The fields displayed in the keyword search results are determined by the WebConfigModel file.

  • If the fields are ClassKeys:

    • links in blue
    • shown at the top
  • If the fields are not ClassKeys:

    • NOT linked, black text
    • shown below the links

Search Index#

You can rebuild the search index by running this command in your mine:

~/git/flymine $ ./gradlew postprocess -Pprocess=create-search-index

You would need to re-release your webapp.
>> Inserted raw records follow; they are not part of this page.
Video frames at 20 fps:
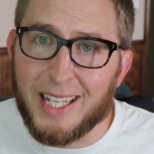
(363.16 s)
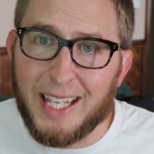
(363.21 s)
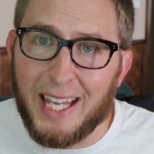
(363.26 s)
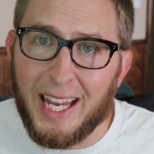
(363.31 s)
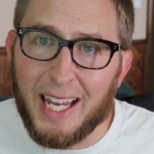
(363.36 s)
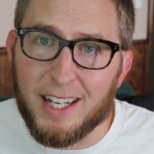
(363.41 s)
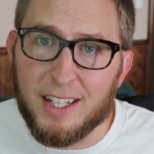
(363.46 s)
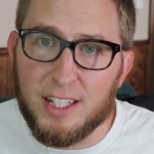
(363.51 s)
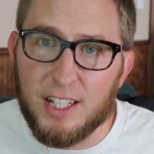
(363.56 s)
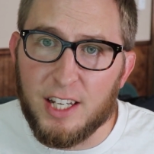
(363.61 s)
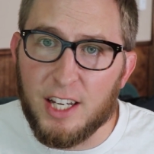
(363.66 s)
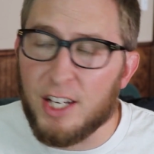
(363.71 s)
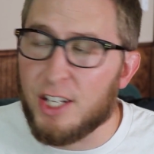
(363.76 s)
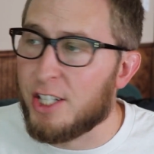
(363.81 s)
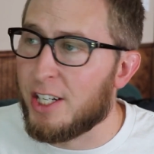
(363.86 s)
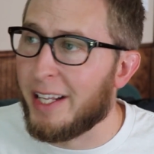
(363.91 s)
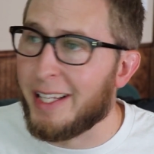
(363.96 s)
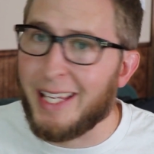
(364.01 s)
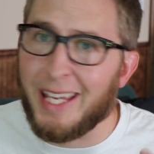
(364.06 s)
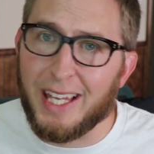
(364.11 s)
I can't teach
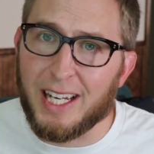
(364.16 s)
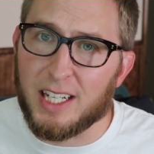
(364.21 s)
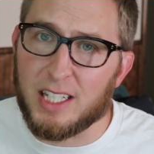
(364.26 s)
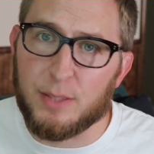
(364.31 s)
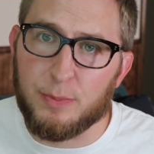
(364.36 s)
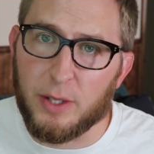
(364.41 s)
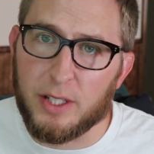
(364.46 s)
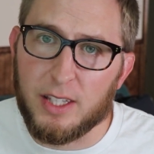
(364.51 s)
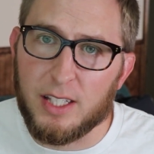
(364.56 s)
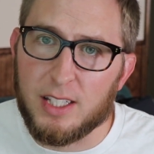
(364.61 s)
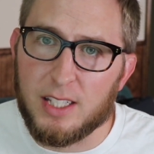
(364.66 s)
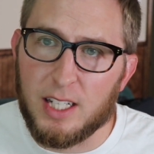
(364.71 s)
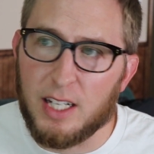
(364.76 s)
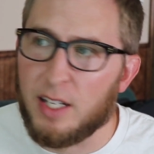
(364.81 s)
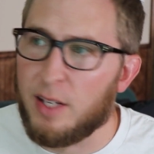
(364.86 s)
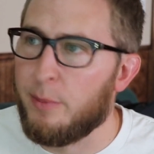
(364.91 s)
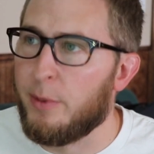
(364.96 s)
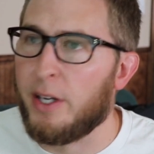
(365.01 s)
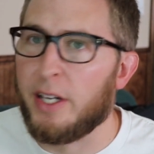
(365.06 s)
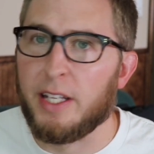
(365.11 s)
and I can't explain this to
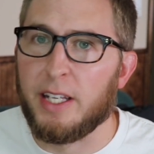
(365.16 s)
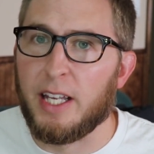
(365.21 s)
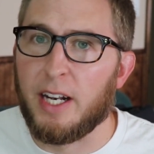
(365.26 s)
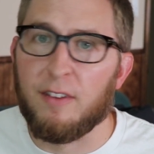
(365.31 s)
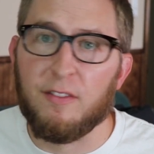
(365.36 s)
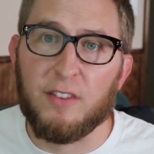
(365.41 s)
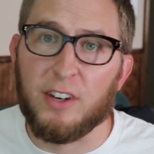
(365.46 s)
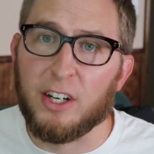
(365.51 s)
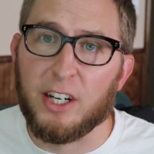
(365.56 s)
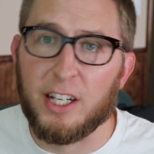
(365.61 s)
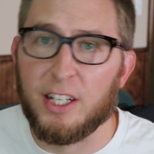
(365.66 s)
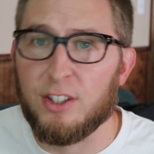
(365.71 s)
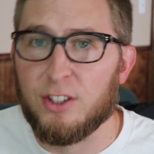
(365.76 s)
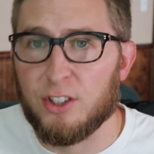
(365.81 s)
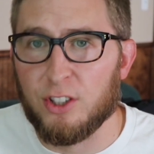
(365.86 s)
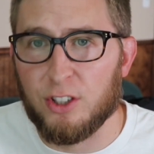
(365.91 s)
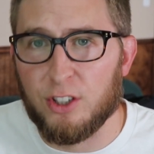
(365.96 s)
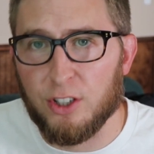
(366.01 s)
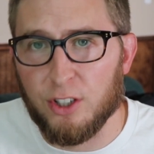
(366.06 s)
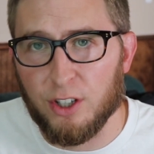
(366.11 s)
anybody, and I'm very
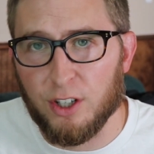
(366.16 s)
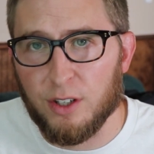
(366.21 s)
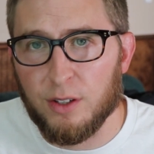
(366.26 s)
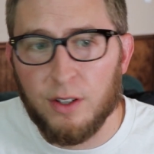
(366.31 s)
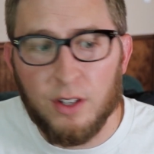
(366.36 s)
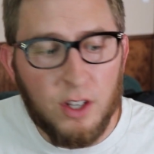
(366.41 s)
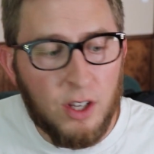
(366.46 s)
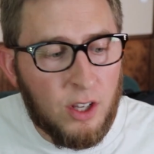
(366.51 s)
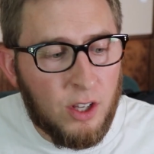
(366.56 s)
insecure.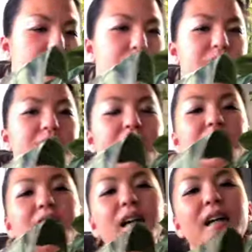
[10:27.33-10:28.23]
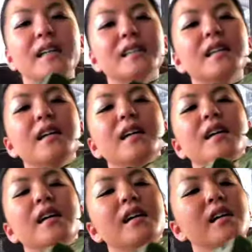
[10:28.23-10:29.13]
But these guys
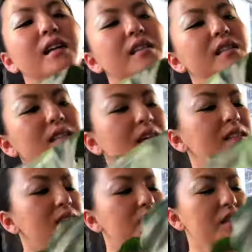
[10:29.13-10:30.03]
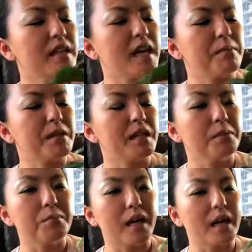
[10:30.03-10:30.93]
are really happy
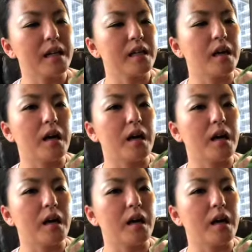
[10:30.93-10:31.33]
in my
To inspect the index directly: http://localhost:8983/solr/

Solr#

See Solr for details on how to install Solr.

Solr Partial String Match Configuration#

In its default configuration, Solr will not match partial search terms. For example a gene named REVOLUTA will be returned in the search results for search term "REVOLUTA" but not for search term "REV." In order to have Solr return partial string matches, you must edit its configuration on the Solr server. To do this:

  1. ADD the following to /var/solr/data/[mine]-search/conf/managed-schema. (This example implements it for hits against Gene.primaryIdentifier and Gene.secondaryIdentifier.)
<fieldType name="text_ngram" class="solr.TextField" positionIncrementGap="100">
<analyzer type="index">
<tokenizer class="solr.WhitespaceTokenizerFactory"/>
<filter class="solr.NGramFilterFactory" minGramSize="1" maxGramSize="50"/>
<filter class="solr.LowerCaseFilterFactory"/>
</analyzer>
<analyzer type="query">
<tokenizer class="solr.WhitespaceTokenizerFactory"/>
<filter class="solr.LowerCaseFilterFactory"/>
</analyzer>
</fieldType>
<field name="gene_primaryidentifier" type="text_ngram" indexed="true" stored="true"/>
<field name="gene_secondaryidentifier" type="text_ngram" indexed="true" stored="true"/>
  1. REMOVE the gene_primaryidentifier and gene_secondaryidentifier field definitions from the earlier part of the file. They look like this:
<field name="gene_primaryidentifier" type="analyzed_string" multiValued="true" indexed="true" required="false" stored="false"/>
<field name="gene_secondaryidentifier" type="analyzed_string" multiValued="true" indexed="true" required="false" stored="false"/>

OR, simply UPDATE the existing records, replacing the parameters with: type="text_ngram" indexed="true" stored="true".

  1. RESTART Solr to load the new config, e.g. under System V: :
$ systemctl restart solr
  1. REBUILD the search index using the Solr-related postprocesses:
./gradlew postprocess -Pprocess=create-search-index

Your keyword search will now return results on partial matches for the attributes that you configured in Solr (Gene.primaryIdentifier and Gene.secondaryIdentifier in this example).